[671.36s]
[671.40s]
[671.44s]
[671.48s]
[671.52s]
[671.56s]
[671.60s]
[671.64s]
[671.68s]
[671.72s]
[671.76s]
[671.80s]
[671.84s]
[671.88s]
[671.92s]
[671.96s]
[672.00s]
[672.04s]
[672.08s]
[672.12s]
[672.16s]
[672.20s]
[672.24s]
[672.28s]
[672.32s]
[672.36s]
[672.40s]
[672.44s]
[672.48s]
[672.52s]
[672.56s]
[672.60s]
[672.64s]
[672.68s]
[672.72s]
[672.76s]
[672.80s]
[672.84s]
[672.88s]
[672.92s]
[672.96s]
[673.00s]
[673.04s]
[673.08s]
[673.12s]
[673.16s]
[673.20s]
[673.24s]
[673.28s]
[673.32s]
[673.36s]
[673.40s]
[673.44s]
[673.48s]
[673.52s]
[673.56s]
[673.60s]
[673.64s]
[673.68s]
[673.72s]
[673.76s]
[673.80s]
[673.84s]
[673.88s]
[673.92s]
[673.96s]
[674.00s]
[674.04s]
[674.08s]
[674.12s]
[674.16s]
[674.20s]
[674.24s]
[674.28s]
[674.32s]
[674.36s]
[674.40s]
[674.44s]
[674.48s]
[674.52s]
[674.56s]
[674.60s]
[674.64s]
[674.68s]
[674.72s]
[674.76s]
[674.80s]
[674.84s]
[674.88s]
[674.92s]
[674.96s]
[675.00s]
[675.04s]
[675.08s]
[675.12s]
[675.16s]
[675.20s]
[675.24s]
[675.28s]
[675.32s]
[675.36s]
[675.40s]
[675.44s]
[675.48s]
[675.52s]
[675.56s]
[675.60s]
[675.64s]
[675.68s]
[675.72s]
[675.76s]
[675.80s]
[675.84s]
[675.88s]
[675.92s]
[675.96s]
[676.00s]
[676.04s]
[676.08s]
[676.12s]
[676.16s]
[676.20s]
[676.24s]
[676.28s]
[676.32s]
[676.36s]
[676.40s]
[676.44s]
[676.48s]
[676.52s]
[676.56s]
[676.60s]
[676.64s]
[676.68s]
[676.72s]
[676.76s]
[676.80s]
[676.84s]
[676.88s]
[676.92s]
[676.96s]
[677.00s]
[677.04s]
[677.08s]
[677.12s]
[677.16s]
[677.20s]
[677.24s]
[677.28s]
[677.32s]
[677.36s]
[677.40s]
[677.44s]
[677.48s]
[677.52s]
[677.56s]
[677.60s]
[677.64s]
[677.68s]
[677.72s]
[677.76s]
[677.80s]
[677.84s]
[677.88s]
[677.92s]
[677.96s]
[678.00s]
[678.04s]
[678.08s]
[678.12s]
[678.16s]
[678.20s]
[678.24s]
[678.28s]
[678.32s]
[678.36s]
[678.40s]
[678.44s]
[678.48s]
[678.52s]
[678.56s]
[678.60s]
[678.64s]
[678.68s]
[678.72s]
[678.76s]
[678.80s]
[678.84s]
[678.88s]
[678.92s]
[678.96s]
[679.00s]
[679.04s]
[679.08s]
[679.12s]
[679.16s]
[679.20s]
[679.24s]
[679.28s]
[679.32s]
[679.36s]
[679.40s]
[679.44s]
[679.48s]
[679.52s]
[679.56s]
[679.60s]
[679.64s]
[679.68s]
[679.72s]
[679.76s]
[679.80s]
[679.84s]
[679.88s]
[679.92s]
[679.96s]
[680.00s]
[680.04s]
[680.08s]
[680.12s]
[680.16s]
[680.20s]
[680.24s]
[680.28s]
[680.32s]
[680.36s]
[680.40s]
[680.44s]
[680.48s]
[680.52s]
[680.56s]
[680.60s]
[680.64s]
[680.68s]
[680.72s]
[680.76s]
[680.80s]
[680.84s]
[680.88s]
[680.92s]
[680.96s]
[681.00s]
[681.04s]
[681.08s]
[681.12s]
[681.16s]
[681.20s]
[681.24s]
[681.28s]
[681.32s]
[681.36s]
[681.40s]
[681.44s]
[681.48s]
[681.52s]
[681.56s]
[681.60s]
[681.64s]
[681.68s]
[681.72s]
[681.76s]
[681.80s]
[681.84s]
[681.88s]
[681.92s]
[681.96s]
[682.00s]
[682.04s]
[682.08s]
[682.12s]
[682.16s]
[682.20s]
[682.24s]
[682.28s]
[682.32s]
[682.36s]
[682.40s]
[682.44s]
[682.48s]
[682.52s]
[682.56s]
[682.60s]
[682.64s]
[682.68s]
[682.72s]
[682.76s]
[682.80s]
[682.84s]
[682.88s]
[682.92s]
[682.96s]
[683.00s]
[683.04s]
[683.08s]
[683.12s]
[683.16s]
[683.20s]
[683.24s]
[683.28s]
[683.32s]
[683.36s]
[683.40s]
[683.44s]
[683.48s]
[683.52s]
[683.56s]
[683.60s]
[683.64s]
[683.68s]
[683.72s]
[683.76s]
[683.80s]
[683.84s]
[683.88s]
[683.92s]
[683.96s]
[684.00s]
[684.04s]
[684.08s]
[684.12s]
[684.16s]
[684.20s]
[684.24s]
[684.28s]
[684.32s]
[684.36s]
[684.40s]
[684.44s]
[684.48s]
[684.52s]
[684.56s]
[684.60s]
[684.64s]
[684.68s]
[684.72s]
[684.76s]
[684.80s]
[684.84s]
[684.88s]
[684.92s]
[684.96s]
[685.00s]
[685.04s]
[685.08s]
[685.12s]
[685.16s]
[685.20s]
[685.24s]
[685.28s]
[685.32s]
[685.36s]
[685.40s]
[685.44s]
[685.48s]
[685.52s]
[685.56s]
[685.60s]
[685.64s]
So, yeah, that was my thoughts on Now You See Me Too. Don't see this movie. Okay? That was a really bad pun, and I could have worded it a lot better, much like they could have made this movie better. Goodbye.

· · · · · · ·

▶ [EXERCISE DIRECTIONS]
Could you write out all of the entries precisely as they stand?

▶ [ANSWER TO THIS EXERCISE]
[671.36s]
[671.40s]
[671.44s]
[671.48s]
[671.52s]
[671.56s]
[671.60s]
[671.64s]
[671.68s]
[671.72s]
[671.76s]
[671.80s]
[671.84s]
[671.88s]
[671.92s]
[671.96s]
[672.00s]
[672.04s]
[672.08s]
[672.12s]
[672.16s]
[672.20s]
[672.24s]
[672.28s]
[672.32s]
[672.36s]
[672.40s]
[672.44s]
[672.48s]
[672.52s]
[672.56s]
[672.60s]
[672.64s]
[672.68s]
[672.72s]
[672.76s]
[672.80s]
[672.84s]
[672.88s]
[672.92s]
[672.96s]
[673.00s]
[673.04s]
[673.08s]
[673.12s]
[673.16s]
[673.20s]
[673.24s]
[673.28s]
[673.32s]
[673.36s]
[673.40s]
[673.44s]
[673.48s]
[673.52s]
[673.56s]
[673.60s]
[673.64s]
[673.68s]
[673.72s]
[673.76s]
[673.80s]
[673.84s]
[673.88s]
[673.92s]
[673.96s]
[674.00s]
[674.04s]
[674.08s]
[674.12s]
[674.16s]
[674.20s]
[674.24s]
[674.28s]
[674.32s]
[674.36s]
[674.40s]
[674.44s]
[674.48s]
[674.52s]
[674.56s]
[674.60s]
[674.64s]
[674.68s]
[674.72s]
[674.76s]
[674.80s]
[674.84s]
[674.88s]
[674.92s]
[674.96s]
[675.00s]
[675.04s]
[675.08s]
[675.12s]
[675.16s]
[675.20s]
[675.24s]
[675.28s]
[675.32s]
[675.36s]
[675.40s]
[675.44s]
[675.48s]
[675.52s]
[675.56s]
[675.60s]
[675.64s]
[675.68s]
[675.72s]
[675.76s]
[675.80s]
[675.84s]
[675.88s]
[675.92s]
[675.96s]
[676.00s]
[676.04s]
[676.08s]
[676.12s]
[676.16s]
[676.20s]
[676.24s]
[676.28s]
[676.32s]
[676.36s]
[676.40s]
[676.44s]
[676.48s]
[676.52s]
[676.56s]
[676.60s]
[676.64s]
[676.68s]
[676.72s]
[676.76s]
[676.80s]
[676.84s]
[676.88s]
[676.92s]
[676.96s]
[677.00s]
[677.04s]
[677.08s]
[677.12s]
[677.16s]
[677.20s]
[677.24s]
[677.28s]
[677.32s]
[677.36s]
[677.40s]
[677.44s]
[677.48s]
[677.52s]
[677.56s]
[677.60s]
[677.64s]
[677.68s]
[677.72s]
[677.76s]
[677.80s]
[677.84s]
[677.88s]
[677.92s]
[677.96s]
[678.00s]
[678.04s]
[678.08s]
[678.12s]
[678.16s]
[678.20s]
[678.24s]
[678.28s]
[678.32s]
[678.36s]
[678.40s]
[678.44s]
[678.48s]
[678.52s]
[678.56s]
[678.60s]
[678.64s]
[678.68s]
[678.72s]
[678.76s]
[678.80s]
[678.84s]
[678.88s]
[678.92s]
[678.96s]
[679.00s]
[679.04s]
[679.08s]
[679.12s]
[679.16s]
[679.20s]
[679.24s]
[679.28s]
[679.32s]
[679.36s]
[679.40s]
[679.44s]
[679.48s]
[679.52s]
[679.56s]
[679.60s]
[679.64s]
[679.68s]
[679.72s]
[679.76s]
[679.80s]
[679.84s]
[679.88s]
[679.92s]
[679.96s]
[680.00s]
[680.04s]
[680.08s]
[680.12s]
[680.16s]
[680.20s]
[680.24s]
[680.28s]
[680.32s]
[680.36s]
[680.40s]
[680.44s]
[680.48s]
[680.52s]
[680.56s]
[680.60s]
[680.64s]
[680.68s]
[680.72s]
[680.76s]
[680.80s]
[680.84s]
[680.88s]
[680.92s]
[680.96s]
[681.00s]
[681.04s]
[681.08s]
[681.12s]
[681.16s]
[681.20s]
[681.24s]
[681.28s]
[681.32s]
[681.36s]
[681.40s]
[681.44s]
[681.48s]
[681.52s]
[681.56s]
[681.60s]
[681.64s]
[681.68s]
[681.72s]
[681.76s]
[681.80s]
[681.84s]
[681.88s]
[681.92s]
[681.96s]
[682.00s]
[682.04s]
[682.08s]
[682.12s]
[682.16s]
[682.20s]
[682.24s]
[682.28s]
[682.32s]
[682.36s]
[682.40s]
[682.44s]
[682.48s]
[682.52s]
[682.56s]
[682.60s]
[682.64s]
[682.68s]
[682.72s]
[682.76s]
[682.80s]
[682.84s]
[682.88s]
[682.92s]
[682.96s]
[683.00s]
[683.04s]
[683.08s]
[683.12s]
[683.16s]
[683.20s]
[683.24s]
[683.28s]
[683.32s]
[683.36s]
[683.40s]
[683.44s]
[683.48s]
[683.52s]
[683.56s]
[683.60s]
[683.64s]
[683.68s]
[683.72s]
[683.76s]
[683.80s]
[683.84s]
[683.88s]
[683.92s]
[683.96s]
[684.00s]
[684.04s]
[684.08s]
[684.12s]
[684.16s]
[684.20s]
[684.24s]
[684.28s]
[684.32s]
[684.36s]
[684.40s]
[684.44s]
[684.48s]
[684.52s]
[684.56s]
[684.60s]
[684.64s]
[684.68s]
[684.72s]
[684.76s]
[684.80s]
[684.84s]
[684.88s]
[684.92s]
[684.96s]
[685.00s]
[685.04s]
[685.08s]
[685.12s]
[685.16s]
[685.20s]
[685.24s]
[685.28s]
[685.32s]
[685.36s]
[685.40s]
[685.44s]
[685.48s]
[685.52s]
[685.56s]
[685.60s]
[685.64s]
So, yeah, that was my thoughts on Now You See Me Too. Don't see this movie. Okay? That was a really bad pun, and I could have worded it a lot better, much like they could have made this movie better. Goodbye.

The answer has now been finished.